The executions drew protest and alienated supporters, particularly in the United States. Fidel Castro could not understand the criticism. “Batista never gave anyone a trial,” he said. “He just had them killed, and there were no protests or criticisms then. These men are murderers, assassins. We are not executing innocent people or political opponents. We are executing murderers and they deserve to be shot.”

Perhaps they did, but Batista executed for the same reason—to kill opposition. And methods which are legitimate for a guerilla band are not legitimate for a government.
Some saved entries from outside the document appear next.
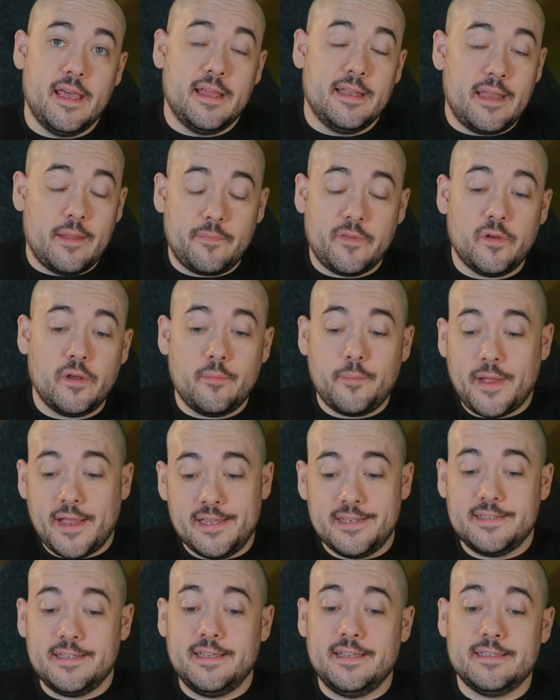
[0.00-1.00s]
Neptune and
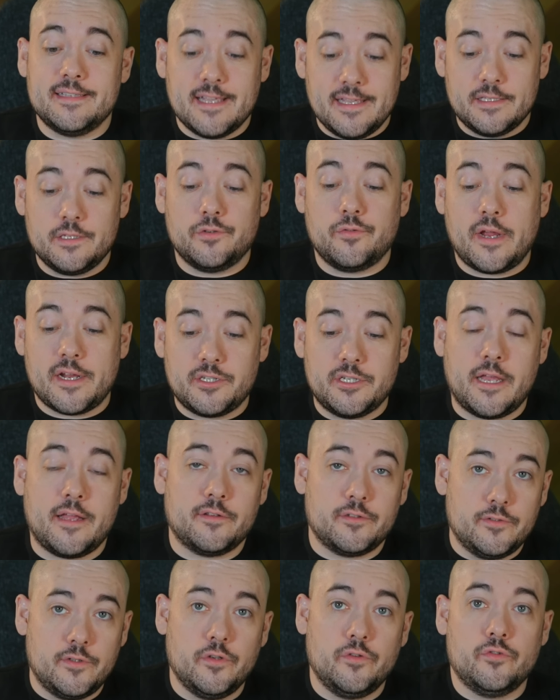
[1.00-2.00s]
Pisces is a direct
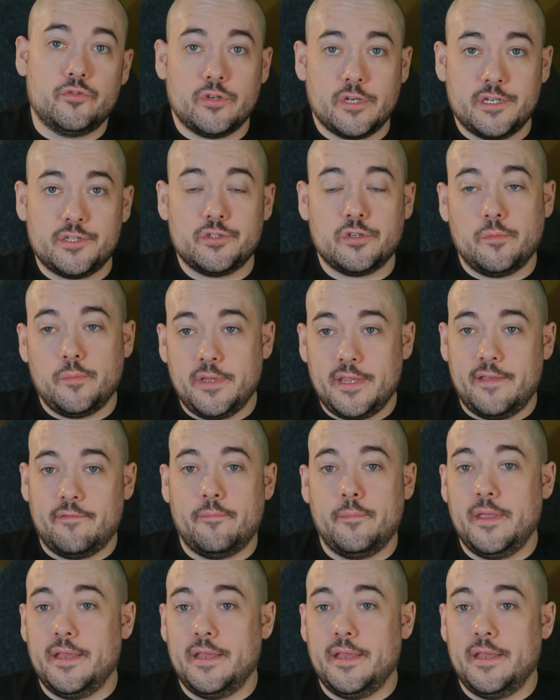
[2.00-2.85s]
challenge to traditional belief,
Just as Castro’s domestic policies gave democracy a back seat, so did his foreign policy draw him further and further from the United States. He had stated frequently that he would confiscate no foreign property, that he was not a Communist, that the United States was no enemy of his. But his position began to change. American business interests kept leveling a charge of Communism at Castro. The American press echoed this charge. Castro denied vehemently these accusations.

But he seized oil refineries and took over land owned by Americans. He accused the United States of crime after crime, using America as a convenient scapegoat to justify every extreme measure of his own. Every day saw him drawing further from the West and moving closer and closer to the Communist bloc. He saw an enemy in everyone who disagreed with him, a potential danger in every casual opponent.

He had thrown out a dictator. Now he had become a dictator himself. The Cuban people still backed him, still worshipped him. But the seeds of discontent had been sown.